NJ High Court Raises Bar for ‘Expert’ Testimony
In a decision that should reduce the number of meritless medical liability lawsuits filed in the Garden State, a unanimous New Jersey Supreme Court yesterday ruled that doctors called as expert witnesses on plaintiffs’ behalf must hold the same credentials as defendant physicians.
The Star-Ledger reports that the case of Nicholas v. Mynster revolved around New Jersey’s Patients First Act of 2004, a law aimed at containing the “dramatic escalation in medical malpractice insurance premiums,” as characterized by the court’s opinion written by Justice Barry T. Albin.

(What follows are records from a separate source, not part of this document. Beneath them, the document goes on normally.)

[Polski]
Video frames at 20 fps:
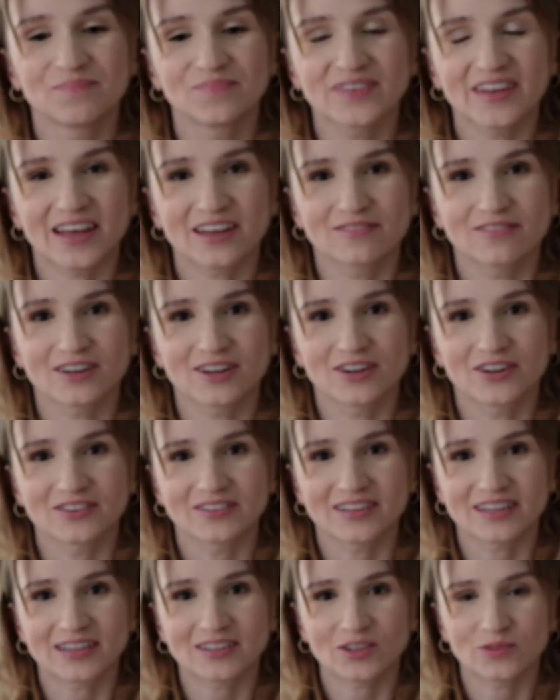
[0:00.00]
tak
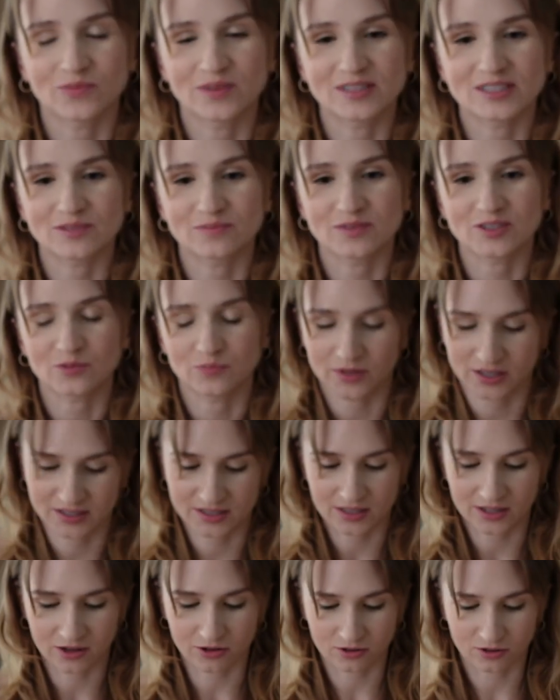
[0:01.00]
wygląda, to będziemy sobie
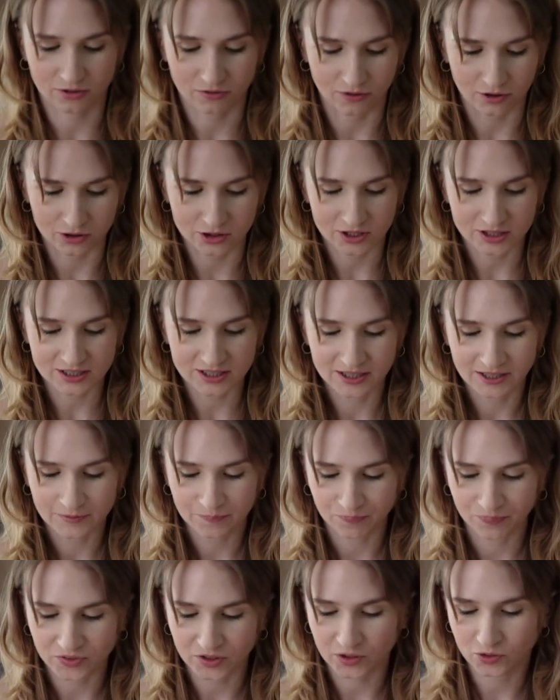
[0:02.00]
chcieli odtworzyć.
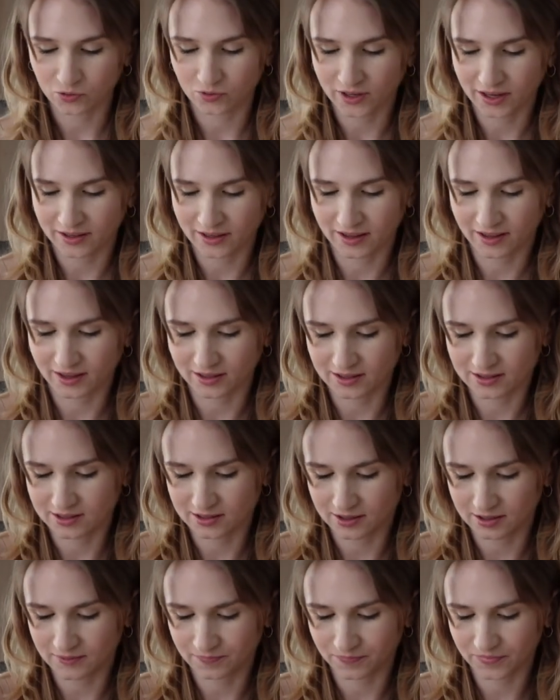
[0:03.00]
No i tutaj
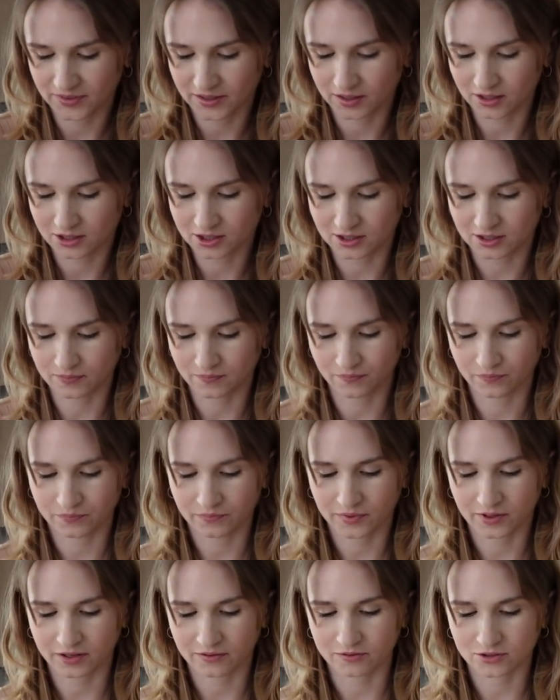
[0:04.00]
nuggetsy, także
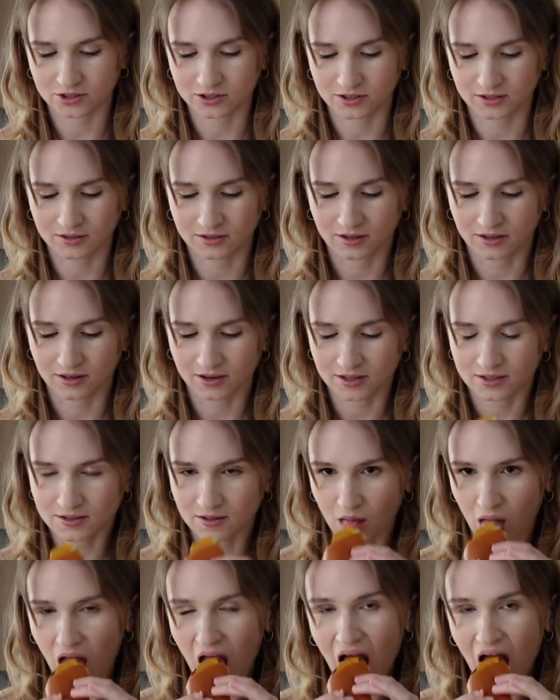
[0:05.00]
pierwszy gryz.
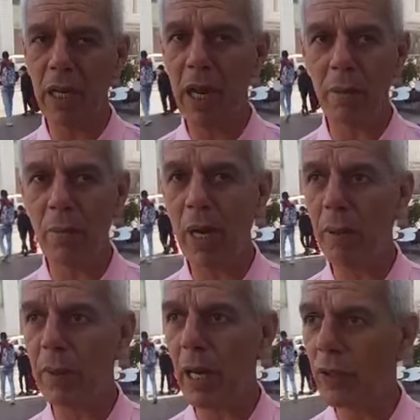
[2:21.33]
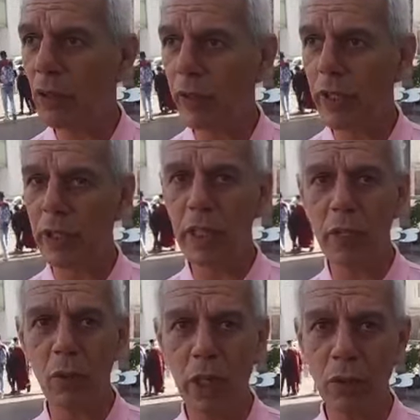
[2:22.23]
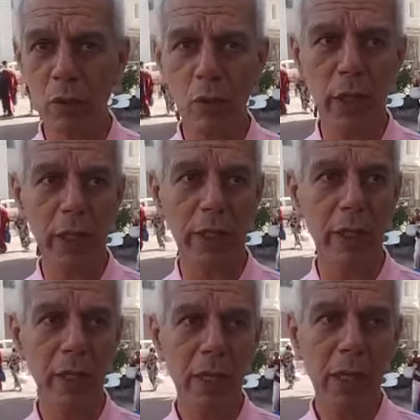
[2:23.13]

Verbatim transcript: اللاعب المغربي عنده فنيات وعنده وهد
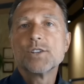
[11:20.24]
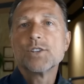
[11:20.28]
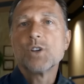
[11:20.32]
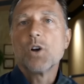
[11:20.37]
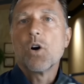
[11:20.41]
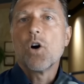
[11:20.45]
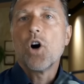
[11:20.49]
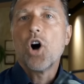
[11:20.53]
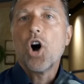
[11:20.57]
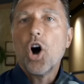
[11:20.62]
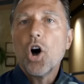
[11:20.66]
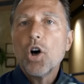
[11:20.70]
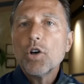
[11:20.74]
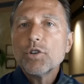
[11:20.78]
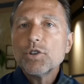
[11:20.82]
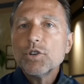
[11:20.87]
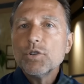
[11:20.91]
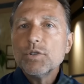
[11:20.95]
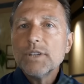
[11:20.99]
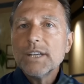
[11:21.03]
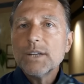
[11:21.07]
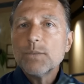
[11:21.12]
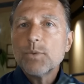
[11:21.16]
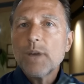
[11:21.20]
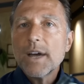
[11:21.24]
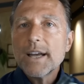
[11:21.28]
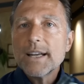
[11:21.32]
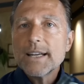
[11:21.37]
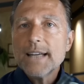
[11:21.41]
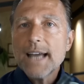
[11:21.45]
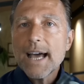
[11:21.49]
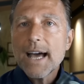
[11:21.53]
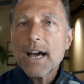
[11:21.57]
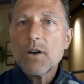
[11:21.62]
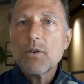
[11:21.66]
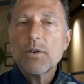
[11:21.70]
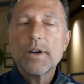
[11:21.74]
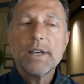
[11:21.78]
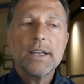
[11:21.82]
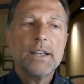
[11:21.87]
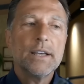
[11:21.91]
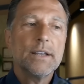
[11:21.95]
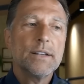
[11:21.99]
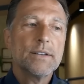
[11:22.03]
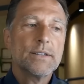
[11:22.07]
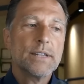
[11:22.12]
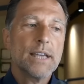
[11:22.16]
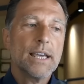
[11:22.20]
И сейчас вам нужно
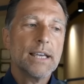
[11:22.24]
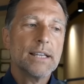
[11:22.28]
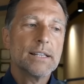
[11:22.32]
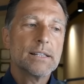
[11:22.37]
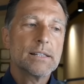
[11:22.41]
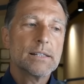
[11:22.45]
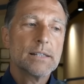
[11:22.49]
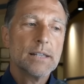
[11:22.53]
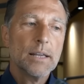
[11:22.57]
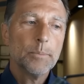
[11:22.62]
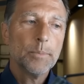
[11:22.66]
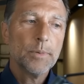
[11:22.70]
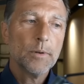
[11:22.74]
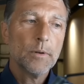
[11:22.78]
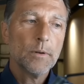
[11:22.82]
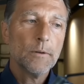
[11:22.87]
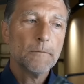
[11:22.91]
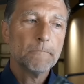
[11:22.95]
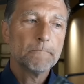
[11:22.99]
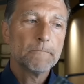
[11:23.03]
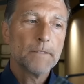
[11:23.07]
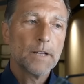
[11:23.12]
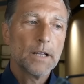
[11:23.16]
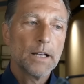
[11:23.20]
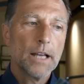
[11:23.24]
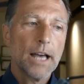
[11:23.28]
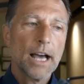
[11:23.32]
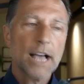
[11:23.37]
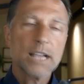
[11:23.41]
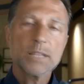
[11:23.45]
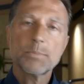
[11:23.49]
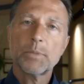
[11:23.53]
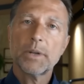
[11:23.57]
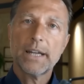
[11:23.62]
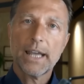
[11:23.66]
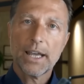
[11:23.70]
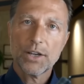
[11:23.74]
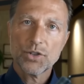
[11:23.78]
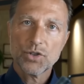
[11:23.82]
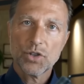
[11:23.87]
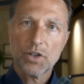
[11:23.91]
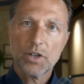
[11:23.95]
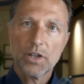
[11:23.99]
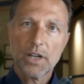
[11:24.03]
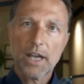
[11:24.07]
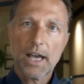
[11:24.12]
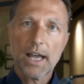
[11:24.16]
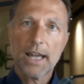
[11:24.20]
лишь простое объяснение того,
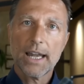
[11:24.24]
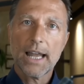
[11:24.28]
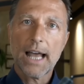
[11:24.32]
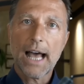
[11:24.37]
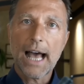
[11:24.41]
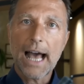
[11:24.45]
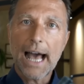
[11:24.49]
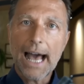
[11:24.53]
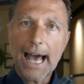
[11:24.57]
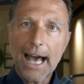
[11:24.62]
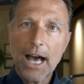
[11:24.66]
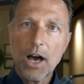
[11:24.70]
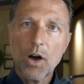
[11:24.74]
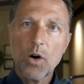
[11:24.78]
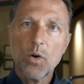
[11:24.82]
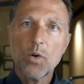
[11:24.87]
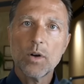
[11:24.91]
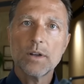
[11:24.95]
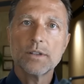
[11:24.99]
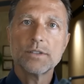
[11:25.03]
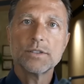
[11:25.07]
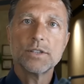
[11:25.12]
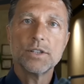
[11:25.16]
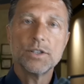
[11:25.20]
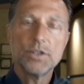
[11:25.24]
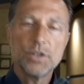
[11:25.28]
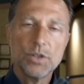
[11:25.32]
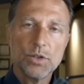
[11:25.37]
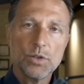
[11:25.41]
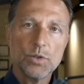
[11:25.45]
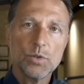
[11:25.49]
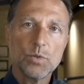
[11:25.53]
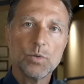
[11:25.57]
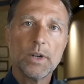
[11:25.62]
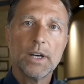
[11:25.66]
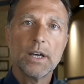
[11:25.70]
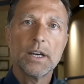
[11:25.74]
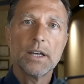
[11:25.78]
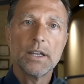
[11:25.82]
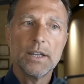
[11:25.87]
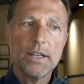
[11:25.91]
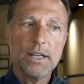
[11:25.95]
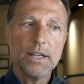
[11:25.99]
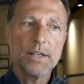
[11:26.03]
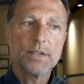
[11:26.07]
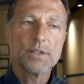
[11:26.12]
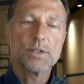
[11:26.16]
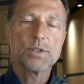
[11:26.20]
как осуществить этот
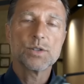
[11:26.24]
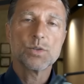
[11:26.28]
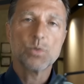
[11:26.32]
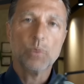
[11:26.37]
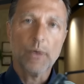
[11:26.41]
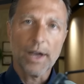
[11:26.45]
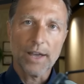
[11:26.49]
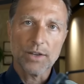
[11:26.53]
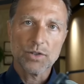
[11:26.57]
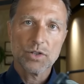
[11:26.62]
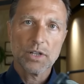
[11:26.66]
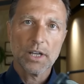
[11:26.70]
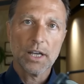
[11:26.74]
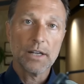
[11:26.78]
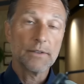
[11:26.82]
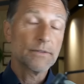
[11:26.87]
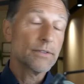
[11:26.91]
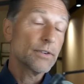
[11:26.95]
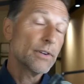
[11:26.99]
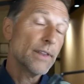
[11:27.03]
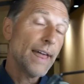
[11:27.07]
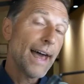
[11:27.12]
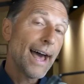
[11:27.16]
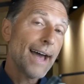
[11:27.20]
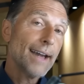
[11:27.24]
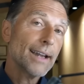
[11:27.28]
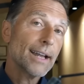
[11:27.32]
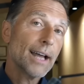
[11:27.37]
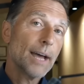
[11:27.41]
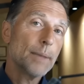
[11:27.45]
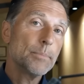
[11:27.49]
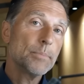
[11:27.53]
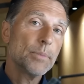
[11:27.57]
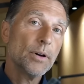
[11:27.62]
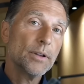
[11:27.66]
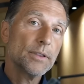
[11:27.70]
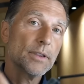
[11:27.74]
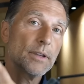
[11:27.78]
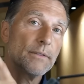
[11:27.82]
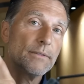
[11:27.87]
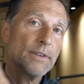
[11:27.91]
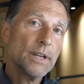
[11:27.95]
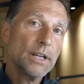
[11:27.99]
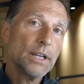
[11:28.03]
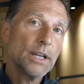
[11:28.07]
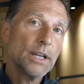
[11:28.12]
переход. И об этом вы узнаете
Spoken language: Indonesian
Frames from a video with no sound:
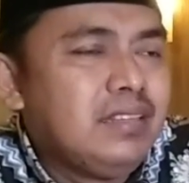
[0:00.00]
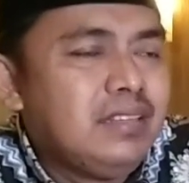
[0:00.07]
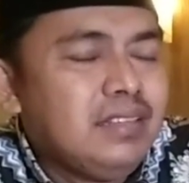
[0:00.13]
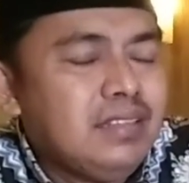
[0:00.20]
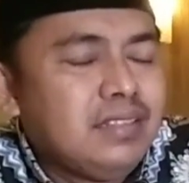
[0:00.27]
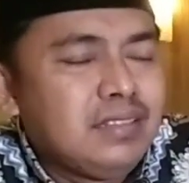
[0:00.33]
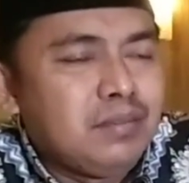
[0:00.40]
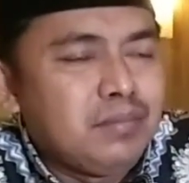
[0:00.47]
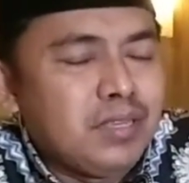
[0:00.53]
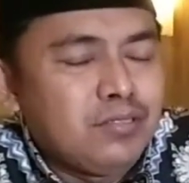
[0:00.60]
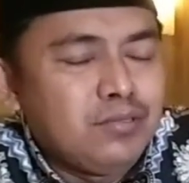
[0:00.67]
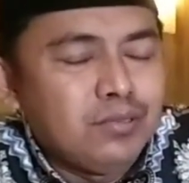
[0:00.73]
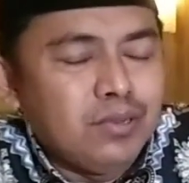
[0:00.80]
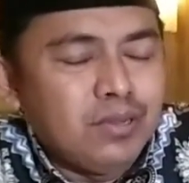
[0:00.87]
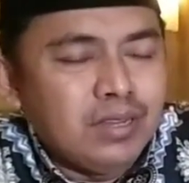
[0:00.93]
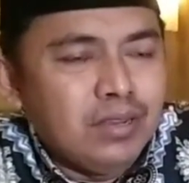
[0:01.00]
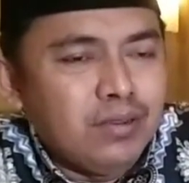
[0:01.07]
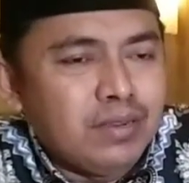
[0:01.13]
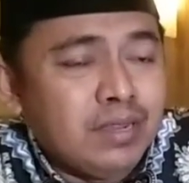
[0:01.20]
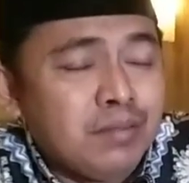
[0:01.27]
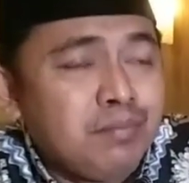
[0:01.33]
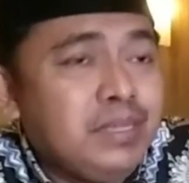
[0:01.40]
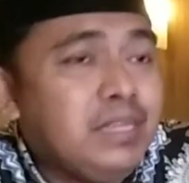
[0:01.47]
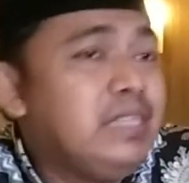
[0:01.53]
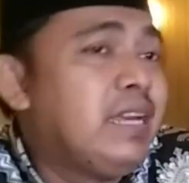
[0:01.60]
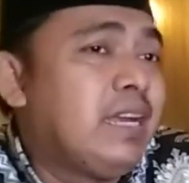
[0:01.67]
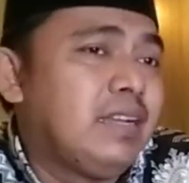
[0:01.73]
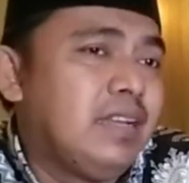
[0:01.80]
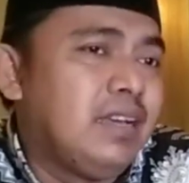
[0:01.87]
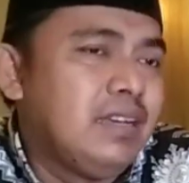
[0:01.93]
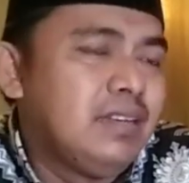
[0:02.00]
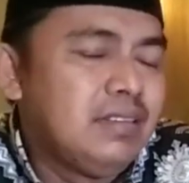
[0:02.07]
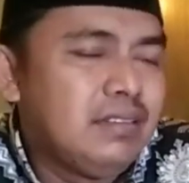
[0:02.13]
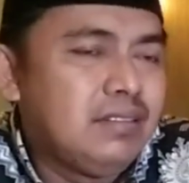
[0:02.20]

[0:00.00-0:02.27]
Hmm. Termasuk orang-orang pilihan lah.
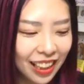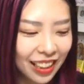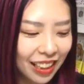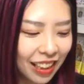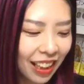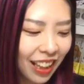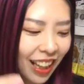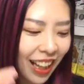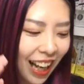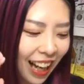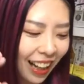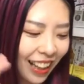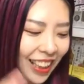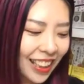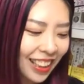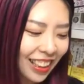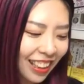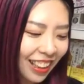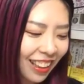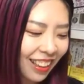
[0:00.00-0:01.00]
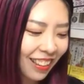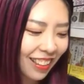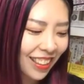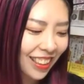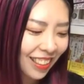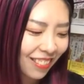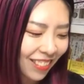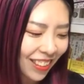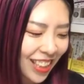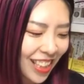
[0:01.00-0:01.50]
で、あれっ
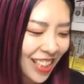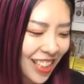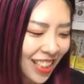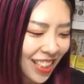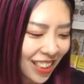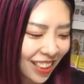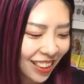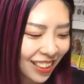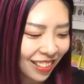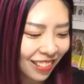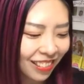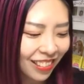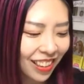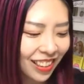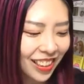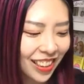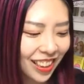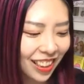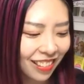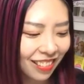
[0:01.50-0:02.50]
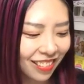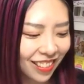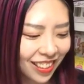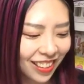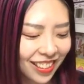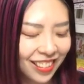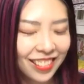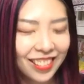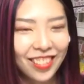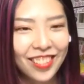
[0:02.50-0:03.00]
て、私たちが小学生と
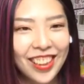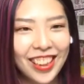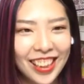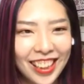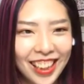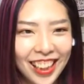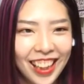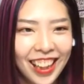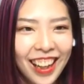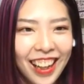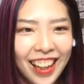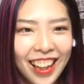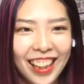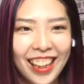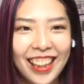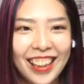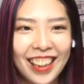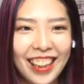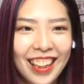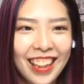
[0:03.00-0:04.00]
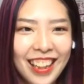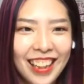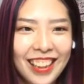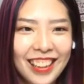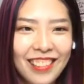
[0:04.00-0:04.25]
かの時に、なんか、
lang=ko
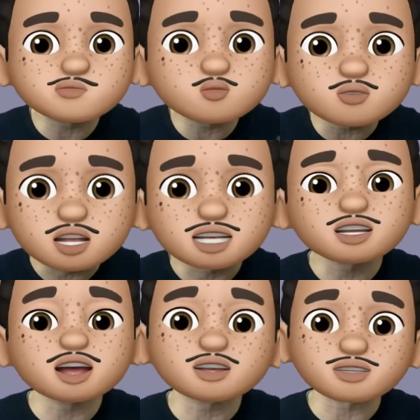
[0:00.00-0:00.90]

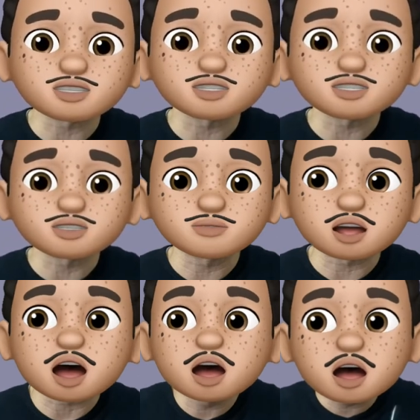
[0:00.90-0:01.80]
뿌이띵의 뜻이 있습니다.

The law “does not permit [the plaintiff’s expert] to testify about the standard of care exercised by a physician practicing in a different specialty,” declared the high court.
“The health care delivery system is strained, and only meritorious cases should go forward,” said Melinda Martinson, an attorney for the Medical Society of New Jersey, which had filed an amicus brief in the case. “[Plaintiffs] should be able to produce an expert who is qualified.”
It’s early in the year, but this decision — especially considering that it comes from the once-and-future judicial hellhole of New Jersey — automatically qualifies for consideration among other judicial Points of Light for citation in the next full Judicial Hellholes report coming this December.